My extended family organizes a Secret Santa at Christmas, though everyone cheats and still sneaks the kids their own gifts. For Secret Santa, there are people you want to get and people you really do not want to get, like cousin John, who underwent a minimalist lifestyle makeover and doesn’t drink or eat for pleasure. Secret Santa is beautiful, though, for its elimination of guesswork—you’re never left wondering whom you’re buying for that year. The rest of the time isn’t so cut and dry. My brother’s birthday, for instance, falls a month before mine. Do I get him a gift? Did he get me something last year? Was that before or after he moved to Colorado? Does our gift-giving degree justify quasi-cross-continental postage rates? Does he remember getting me something last year?
The only person whose gifts I spend no time deliberating is my son. There we have the reverse problem, which is that I know exactly what he wants, from every place I go, and constantly have to tamp down the urge to buy it all for him. He’s young enough that we haven’t decided yet if we’re going to do Santa Claus and the Easter Bunny with him, though we definitely are. My husband says he wants credit for the things we buy him, until something backfires and we assign blame accordingly.

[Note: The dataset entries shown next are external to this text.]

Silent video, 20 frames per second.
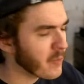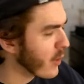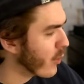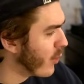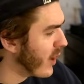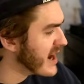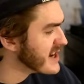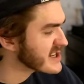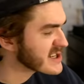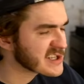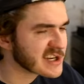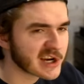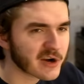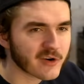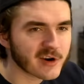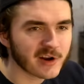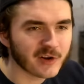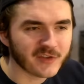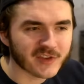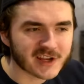why
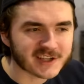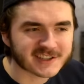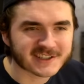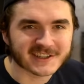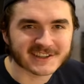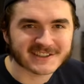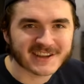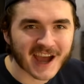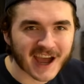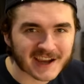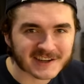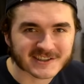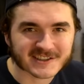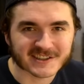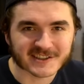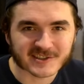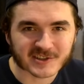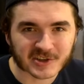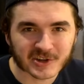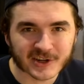cereal needs to taste
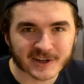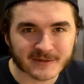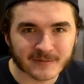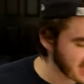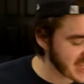this good.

And there’s so much room for backfire. In middle school, a girl named Kelly gave everyone in the entire grade gifts at Christmas. Every person. Every year. Always really nice stuff, too, like Bath & Body Works mini lotions, which were crack cocaine to middle-school girls in the late ’90s. Kelly was so sweet that we all took her for granted and never got anything for her. How could we? It was probably a combination of things, like forgetfulness and being horrible.
Gifts are a measure of your attention to detail. The best one I ever got was a pair of tickets to a Barenaked Ladies concert. This was in 1999, when the Barenaked Ladies played at American football stadiums and not on PBS for Canadian figure-skating events. The tickets were a gift from my dad, who has listened to the same three Beatles albums the last 40 years, occasionally finding time for Jimmy Buffett’s “Christmas Island.” To his taste, BNL was never going to edge out “Mele Kalikimaka,” but he knew I loved them, and that show was one of the great nights of my life.
The worst gift I ever got was an egg timer, in taupe—a fat, wet loogie, right in the juice box.
My mother, who taught second grade for 30 years, insists on her own reign as empress of the bad gift. Every year on her last workday before Christmas, she would gather the students to her desk for their presentations of unflavored ChapStick tubes and expired gift cards. This mystified my aunt, who taught seventh grade and never got anything, so my mom liked to rewrap the best five for her and share. She made sure of what I bought my own teachers, too, which every year was the same hardy plant.
Our next family birthday is when my nephew turns 7. Amazon’s gift generator is suggesting monster trucks and a remote-controlled helicopter. But I think I’m getting him a Roman gladiator helmet, something I came up with on my own. It’s a risk—one that flirts, dangerously, with looking an awful lot like clothes. If he hates it, so will his brother, who’s getting the same thing because he needs it after not seeing me for a year. So I got the ones with the best plumage and least cheap-looking spray paint. I spent $20 each on those helmets.
It’ll be worth the looks on their faces and the next 119 days of undisturbed sleep.